Samedi après-midi, Villa Ribérollle, dans ce coin du 20ᵉ qui bruisse encore de bricolage et d’expérimentations. Kool Musik entre en premier, seul sur scène. Pas de mise en scène, pas d’effet. Juste lui, une guitare et cette nonchalance qui fait partie intégrante de son art. Il joue comme s’il testait des idées devant des amis, avec ce mélange de désinvolture et de fulgurances qui fait sourire autant qu’il intrigue. Des rythmes cassés, des mélodies bancales, mais derrière, une vraie poésie brute, comme un collage sonore monté à vif.

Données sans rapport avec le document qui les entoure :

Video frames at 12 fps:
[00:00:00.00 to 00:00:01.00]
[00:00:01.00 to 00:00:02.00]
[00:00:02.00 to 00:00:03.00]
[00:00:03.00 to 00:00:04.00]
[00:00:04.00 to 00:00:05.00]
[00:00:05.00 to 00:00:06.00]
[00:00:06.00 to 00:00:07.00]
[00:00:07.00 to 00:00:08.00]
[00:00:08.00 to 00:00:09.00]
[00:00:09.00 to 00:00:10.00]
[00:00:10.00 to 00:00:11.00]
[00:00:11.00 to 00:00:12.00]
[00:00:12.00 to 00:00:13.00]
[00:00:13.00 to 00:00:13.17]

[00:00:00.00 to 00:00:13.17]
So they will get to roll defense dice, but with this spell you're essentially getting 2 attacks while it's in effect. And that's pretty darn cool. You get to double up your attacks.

Puis Joanne Robertson. On quitte le terrain de l’ironie pour entrer dans le feutré. Ceux qui ont écouté Blurrr, son album avec Dean Blunt, savent déjà : une voix qui chuchote plus qu’elle ne chante, des guitares effilochées, une intensité qui naît du silence. Sur scène, l’intime devient collectif. Chaque note, chaque souffle, semble flotter dans l’air de la cour, et tout le monde retient un peu son souffle.
À la Villa Ribérollle, il ne s’agissait pas de spectacle au sens classique. Plutôt d’une parenthèse fragile, entre la nonchalance désarmante de Kool Musik et la douceur spectrale de Joanne Robertson. Deux pôles, deux gestes artistiques presque opposés, mais qui se sont rejoints le temps d’un après-midi.
On est ressorti sous la pluie avec cette impression rare : avoir partagé quelque chose de vrai, de brut, de précieux, hors du temps.